### Aim of the exercise
Each line of the data should be transcribed exactly as given.

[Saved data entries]
+---+

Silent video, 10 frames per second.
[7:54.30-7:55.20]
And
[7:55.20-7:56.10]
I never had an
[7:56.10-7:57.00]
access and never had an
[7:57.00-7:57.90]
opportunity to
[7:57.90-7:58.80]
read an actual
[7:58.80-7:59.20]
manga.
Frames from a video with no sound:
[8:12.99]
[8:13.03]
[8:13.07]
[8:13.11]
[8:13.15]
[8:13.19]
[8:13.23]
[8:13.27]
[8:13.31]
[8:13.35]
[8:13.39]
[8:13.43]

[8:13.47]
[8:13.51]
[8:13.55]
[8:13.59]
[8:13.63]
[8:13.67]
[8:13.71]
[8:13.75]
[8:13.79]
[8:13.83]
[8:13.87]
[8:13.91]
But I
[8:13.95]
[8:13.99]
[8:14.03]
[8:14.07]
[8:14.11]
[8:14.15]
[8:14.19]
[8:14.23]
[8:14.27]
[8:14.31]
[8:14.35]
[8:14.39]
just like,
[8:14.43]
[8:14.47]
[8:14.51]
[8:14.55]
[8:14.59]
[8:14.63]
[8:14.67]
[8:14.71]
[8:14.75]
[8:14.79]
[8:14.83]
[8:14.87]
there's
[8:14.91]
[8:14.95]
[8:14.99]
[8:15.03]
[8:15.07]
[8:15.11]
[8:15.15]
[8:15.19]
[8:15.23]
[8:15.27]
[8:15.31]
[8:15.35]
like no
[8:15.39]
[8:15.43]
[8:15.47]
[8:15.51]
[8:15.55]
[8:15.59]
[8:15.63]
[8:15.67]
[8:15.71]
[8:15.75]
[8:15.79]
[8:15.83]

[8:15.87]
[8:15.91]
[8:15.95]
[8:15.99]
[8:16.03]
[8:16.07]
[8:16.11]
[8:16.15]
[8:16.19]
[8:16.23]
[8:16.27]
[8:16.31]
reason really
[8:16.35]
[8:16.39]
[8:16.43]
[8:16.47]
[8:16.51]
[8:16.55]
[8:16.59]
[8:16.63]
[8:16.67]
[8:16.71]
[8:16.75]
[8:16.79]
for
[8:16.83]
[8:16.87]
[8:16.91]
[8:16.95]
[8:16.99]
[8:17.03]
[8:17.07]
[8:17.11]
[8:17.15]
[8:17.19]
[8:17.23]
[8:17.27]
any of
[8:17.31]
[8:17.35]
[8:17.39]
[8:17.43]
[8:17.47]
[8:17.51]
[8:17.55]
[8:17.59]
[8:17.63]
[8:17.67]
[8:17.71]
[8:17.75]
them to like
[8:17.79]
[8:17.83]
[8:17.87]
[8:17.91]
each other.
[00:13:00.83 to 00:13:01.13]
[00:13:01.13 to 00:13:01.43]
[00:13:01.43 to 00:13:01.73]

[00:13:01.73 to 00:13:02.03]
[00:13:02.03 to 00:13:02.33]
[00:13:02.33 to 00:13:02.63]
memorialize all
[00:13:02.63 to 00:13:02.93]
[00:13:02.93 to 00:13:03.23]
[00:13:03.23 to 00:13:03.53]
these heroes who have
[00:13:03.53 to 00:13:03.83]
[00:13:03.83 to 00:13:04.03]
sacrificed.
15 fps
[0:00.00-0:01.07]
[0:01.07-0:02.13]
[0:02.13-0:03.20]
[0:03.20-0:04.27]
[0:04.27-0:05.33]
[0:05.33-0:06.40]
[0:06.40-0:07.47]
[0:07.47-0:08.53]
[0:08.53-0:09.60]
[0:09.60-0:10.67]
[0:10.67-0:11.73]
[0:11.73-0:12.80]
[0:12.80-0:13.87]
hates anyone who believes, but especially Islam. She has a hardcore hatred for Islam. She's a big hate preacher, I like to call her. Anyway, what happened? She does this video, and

+---+

### Written answer
Silent video, 10 frames per second.
[7:54.30-7:55.20]
And
[7:55.20-7:56.10]
I never had an
[7:56.10-7:57.00]
access and never had an
[7:57.00-7:57.90]
opportunity to
[7:57.90-7:58.80]
read an actual
[7:58.80-7:59.20]
manga.
Frames from a video with no sound:
[8:12.99]
[8:13.03]
[8:13.07]
[8:13.11]
[8:13.15]
[8:13.19]
[8:13.23]
[8:13.27]
[8:13.31]
[8:13.35]
[8:13.39]
[8:13.43]

[8:13.47]
[8:13.51]
[8:13.55]
[8:13.59]
[8:13.63]
[8:13.67]
[8:13.71]
[8:13.75]
[8:13.79]
[8:13.83]
[8:13.87]
[8:13.91]
But I
[8:13.95]
[8:13.99]
[8:14.03]
[8:14.07]
[8:14.11]
[8:14.15]
[8:14.19]
[8:14.23]
[8:14.27]
[8:14.31]
[8:14.35]
[8:14.39]
just like,
[8:14.43]
[8:14.47]
[8:14.51]
[8:14.55]
[8:14.59]
[8:14.63]
[8:14.67]
[8:14.71]
[8:14.75]
[8:14.79]
[8:14.83]
[8:14.87]
there's
[8:14.91]
[8:14.95]
[8:14.99]
[8:15.03]
[8:15.07]
[8:15.11]
[8:15.15]
[8:15.19]
[8:15.23]
[8:15.27]
[8:15.31]
[8:15.35]
like no
[8:15.39]
[8:15.43]
[8:15.47]
[8:15.51]
[8:15.55]
[8:15.59]
[8:15.63]
[8:15.67]
[8:15.71]
[8:15.75]
[8:15.79]
[8:15.83]

[8:15.87]
[8:15.91]
[8:15.95]
[8:15.99]
[8:16.03]
[8:16.07]
[8:16.11]
[8:16.15]
[8:16.19]
[8:16.23]
[8:16.27]
[8:16.31]
reason really
[8:16.35]
[8:16.39]
[8:16.43]
[8:16.47]
[8:16.51]
[8:16.55]
[8:16.59]
[8:16.63]
[8:16.67]
[8:16.71]
[8:16.75]
[8:16.79]
for
[8:16.83]
[8:16.87]
[8:16.91]
[8:16.95]
[8:16.99]
[8:17.03]
[8:17.07]
[8:17.11]
[8:17.15]
[8:17.19]
[8:17.23]
[8:17.27]
any of
[8:17.31]
[8:17.35]
[8:17.39]
[8:17.43]
[8:17.47]
[8:17.51]
[8:17.55]
[8:17.59]
[8:17.63]
[8:17.67]
[8:17.71]
[8:17.75]
them to like
[8:17.79]
[8:17.83]
[8:17.87]
[8:17.91]
each other.
[00:13:00.83 to 00:13:01.13]
[00:13:01.13 to 00:13:01.43]
[00:13:01.43 to 00:13:01.73]

[00:13:01.73 to 00:13:02.03]
[00:13:02.03 to 00:13:02.33]
[00:13:02.33 to 00:13:02.63]
memorialize all
[00:13:02.63 to 00:13:02.93]
[00:13:02.93 to 00:13:03.23]
[00:13:03.23 to 00:13:03.53]
these heroes who have
[00:13:03.53 to 00:13:03.83]
[00:13:03.83 to 00:13:04.03]
sacrificed.
15 fps
[0:00.00-0:01.07]
[0:01.07-0:02.13]
[0:02.13-0:03.20]
[0:03.20-0:04.27]
[0:04.27-0:05.33]
[0:05.33-0:06.40]
[0:06.40-0:07.47]
[0:07.47-0:08.53]
[0:08.53-0:09.60]
[0:09.60-0:10.67]
[0:10.67-0:11.73]
[0:11.73-0:12.80]
[0:12.80-0:13.87]
hates anyone who believes, but especially Islam. She has a hardcore hatred for Islam. She's a big hate preacher, I like to call her. Anyway, what happened? She does this video, and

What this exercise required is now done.